To that end, a Claims Resolution Tribunal, set up by an independent Swiss- Jewish panel now probing Swiss banks, is soon expected to begin the process of evaluating the approximately 3,000 claims that have been filed so far.

For some Holocaust survivors, the lists have only increased their level of frustration.

Many, like 72-year-old Estelle Sapir of New York, have not found their names on either list.

She said that in 1947 officials at Credit Suisse in Geneva confirmed her father had an account there, but refused to turn it over to her without a death certificate.

Fifty years later, seeing no end to the stonewalling, Sapir, along with thousands of other survivors, is continuing to press a class-action lawsuit against Swiss banks in the hope of bringing about a measure of justice.

“These dormant account lists are not the solution to this problem,” several of the survivors pushing the lawsuit said in a statement last month. “What about the money they took that is not accounted for, such as most of our claims?”

The Holocaust Claims Processing Office set up by the New York State Banking Committee has received more than 1,300 inquiries from people who believe they have accounts but did not find their names on either of the lists. About 300 have filed claims.

“They don’t care about the money,” said Alan Goodman, director of the office, which is serving survivors from around the world. “They are looking for justice. They want someone to acknowledge that they had these assets and that they were unjustly taken away from them.”

In the face of what they see as a never-ending stream of criticism about the way they have handled the search for dormant accounts, Swiss banking and government officials have, at times, sounded as exasperated as Holocaust victims.

Responding to a recent letter from D’Amato criticizing the banks’ release of the latest list, Swiss Bankers Association President Georg Krayer wrote, “No other country, including the U.S., has taken as many positive steps as Switzerland, and no other country’s banks have done what Swiss banks have done to bring justice to Holocaust survivors.”

“It is unfair to demand a search and then criticize the searchers for being successful,” he added.

During his recent trip to California, Defago struck one major theme in his public addresses and private meetings.

“While it may sometimes appear that Switzerland moves slowly, this is because the Swiss are a deliberate and prudent people,” he said in one typical instance. “We ask Americans to please respect democratic rule.”

Switzerland’s appeals for fairness and restraint have received some support from the Clinton administration.

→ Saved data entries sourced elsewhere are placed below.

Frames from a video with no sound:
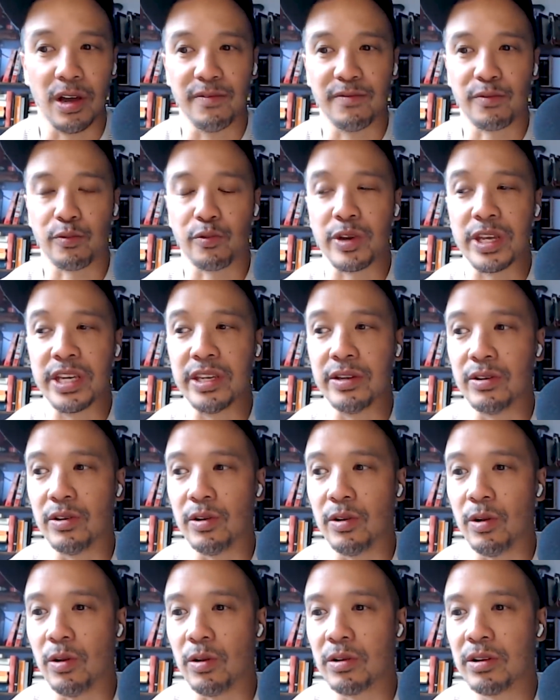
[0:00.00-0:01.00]

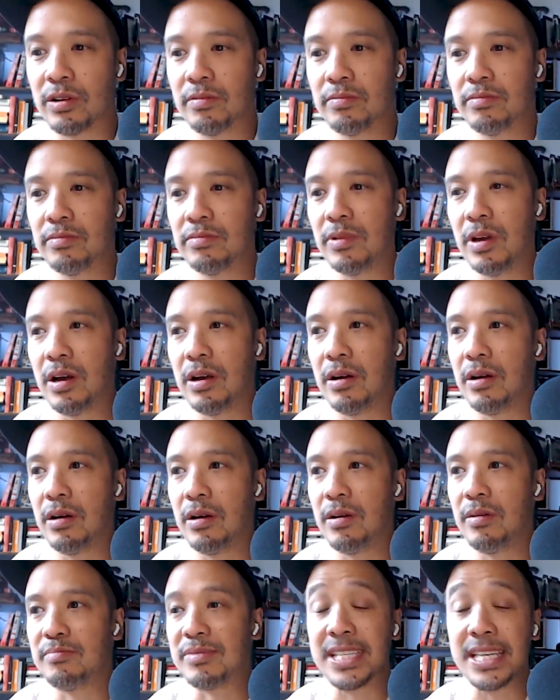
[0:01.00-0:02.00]
real
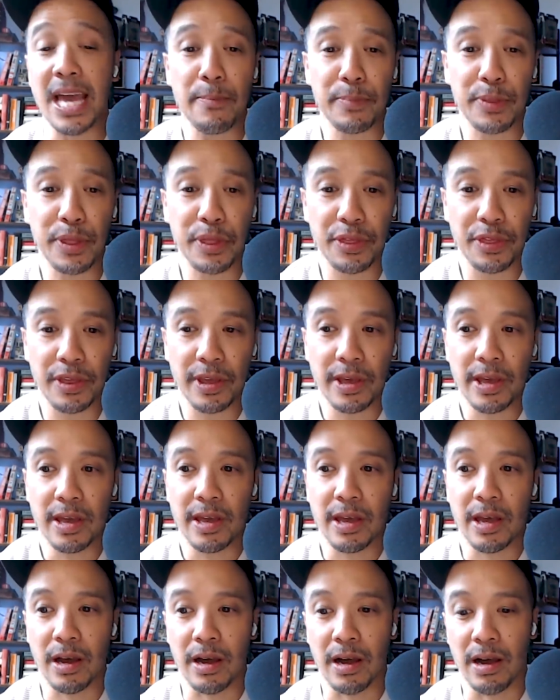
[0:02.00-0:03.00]
depth
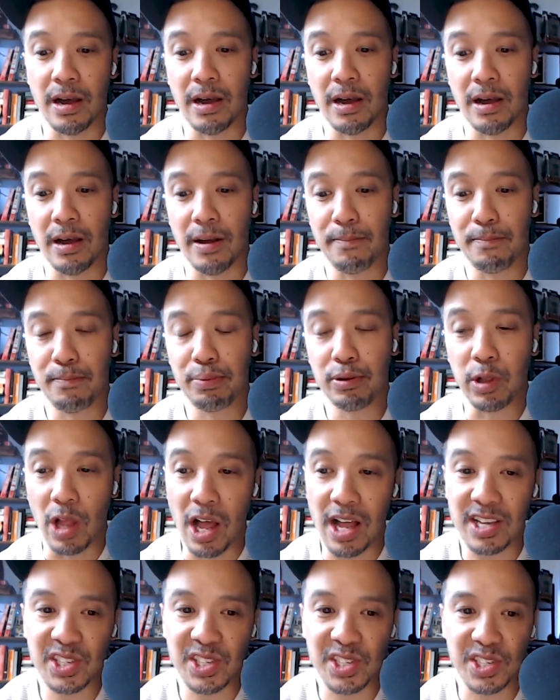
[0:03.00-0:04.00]

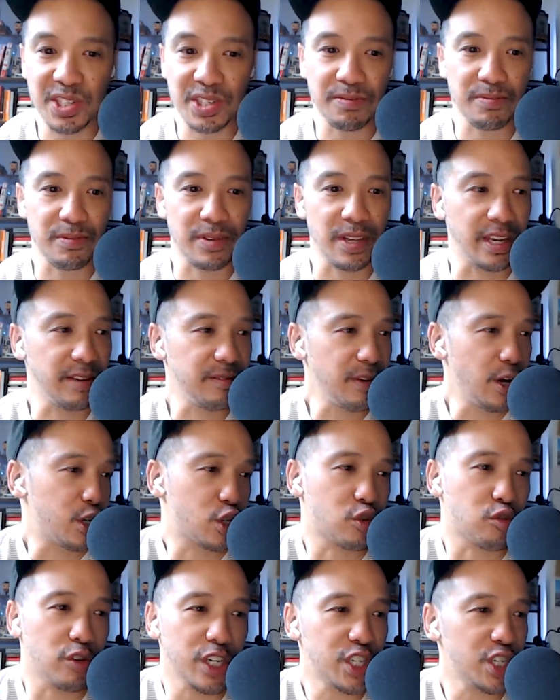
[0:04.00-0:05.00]
plus the
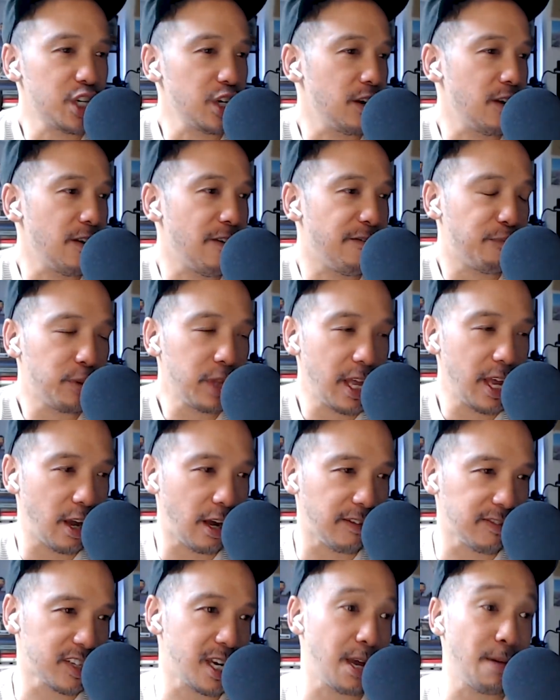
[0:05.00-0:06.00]
attrition of
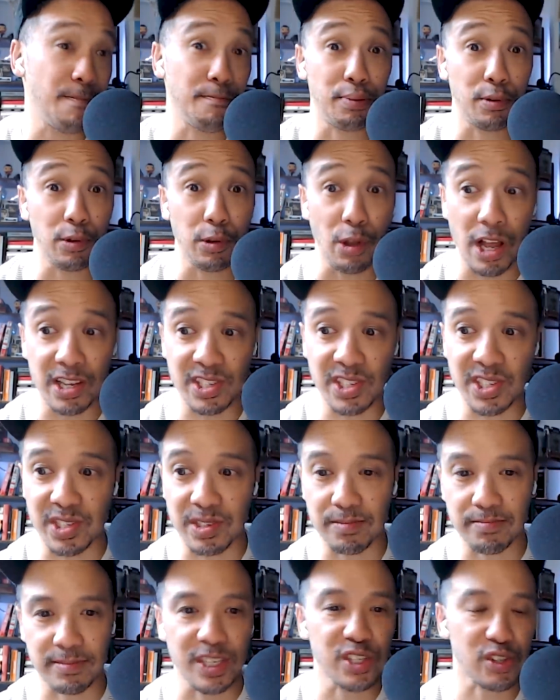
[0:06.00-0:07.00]
playoff time,
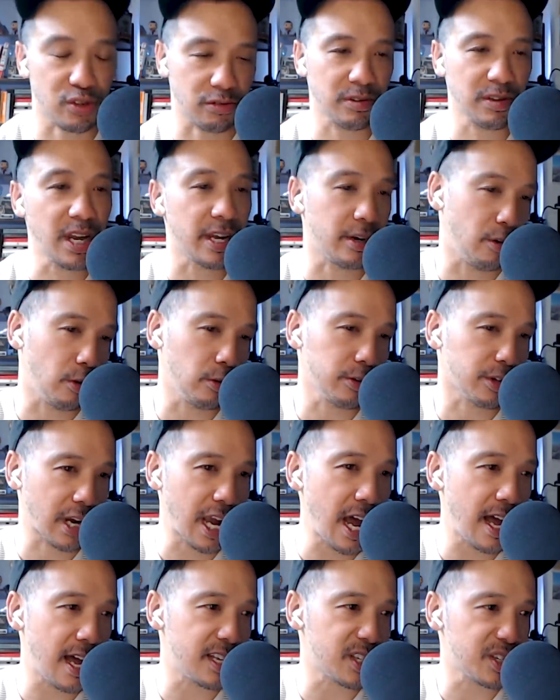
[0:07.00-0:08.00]
plus these are kind of older
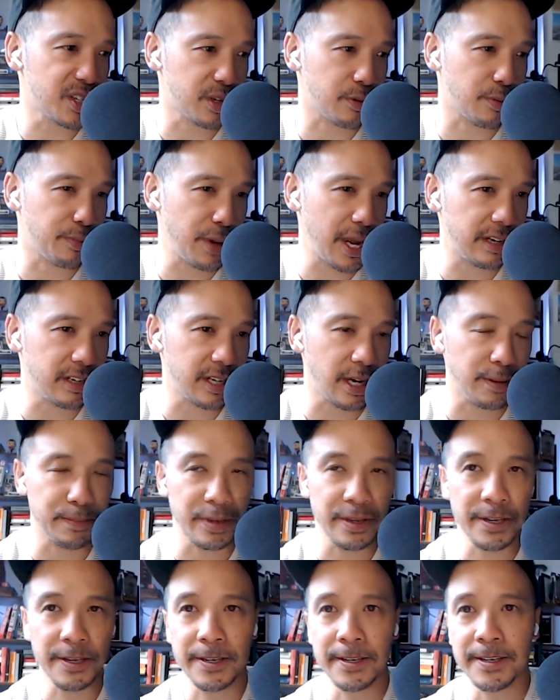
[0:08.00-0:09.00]
guys that are banged
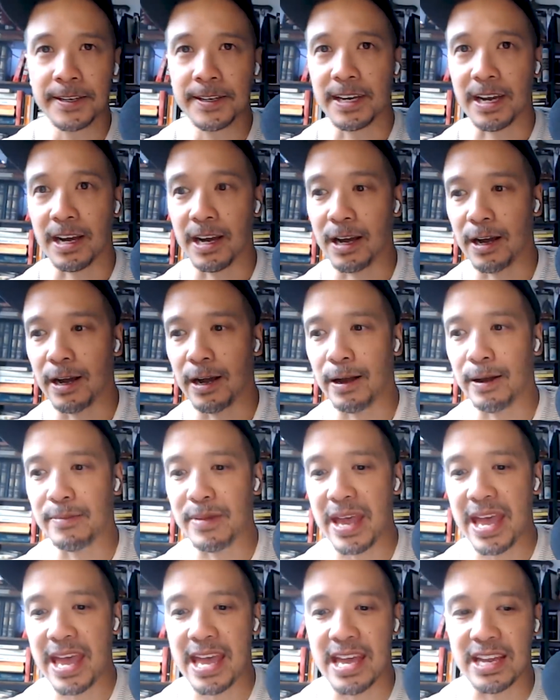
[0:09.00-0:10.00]
up,
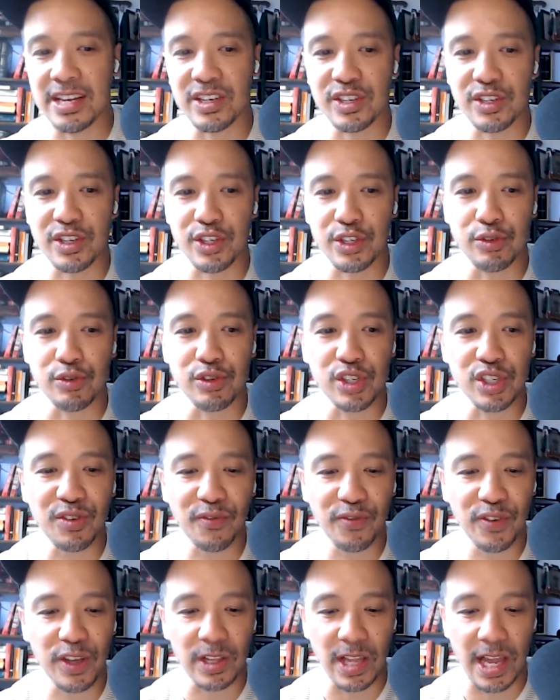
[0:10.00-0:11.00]
and you
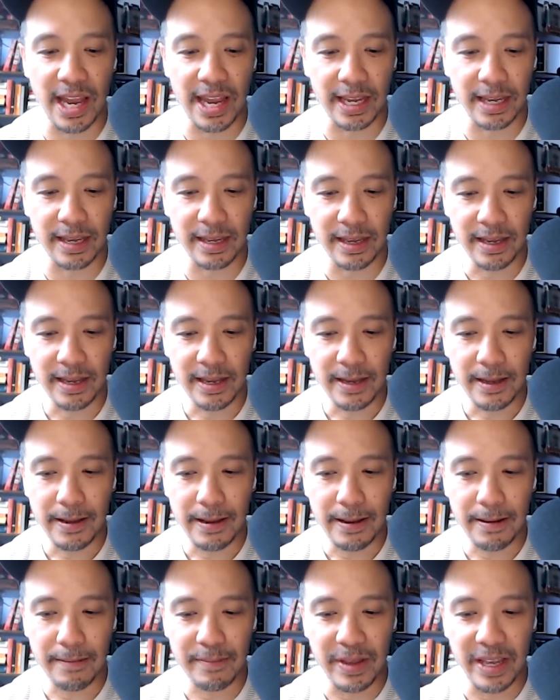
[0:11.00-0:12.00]
just feel like
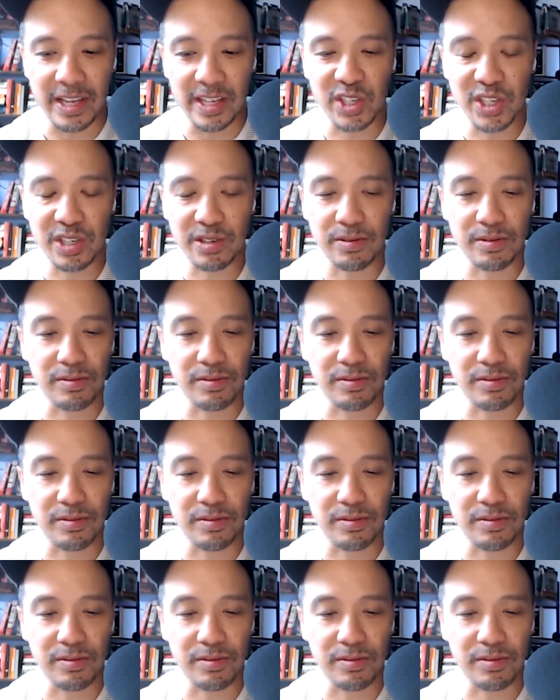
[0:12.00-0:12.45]
it's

U.S. Secretary of State Madeleine Albright had words of praise for the Swiss during a weekend visit to the capital of Bern — but she also urged the country to do more.

“I commend the people of Switzerland for the progress you have made thus far and encourage you to continue your efforts to do justice, build trust, move toward closure and bring this painful period of examining the past to a satisfactory end,” she said.

And Stuart Eizenstat, undersecretary of state for economics and the administration’s point man on the Nazi gold issue, has credited the Swiss with making “extraordinary progress in the last year, more than any other neutral country.”

Nevertheless, some state government officials seem intent on taking punitive measures against the banks. A handful of U.S. states have halted dealings with some or all Swiss banks, while other states are considering such a move.

All of this has resulted in growing frustration and anger in Switzerland.

There is a feeling that for every move the country makes toward resolution of the issue, the goal posts are continually being moved by its foreign critics, some Swiss officials say.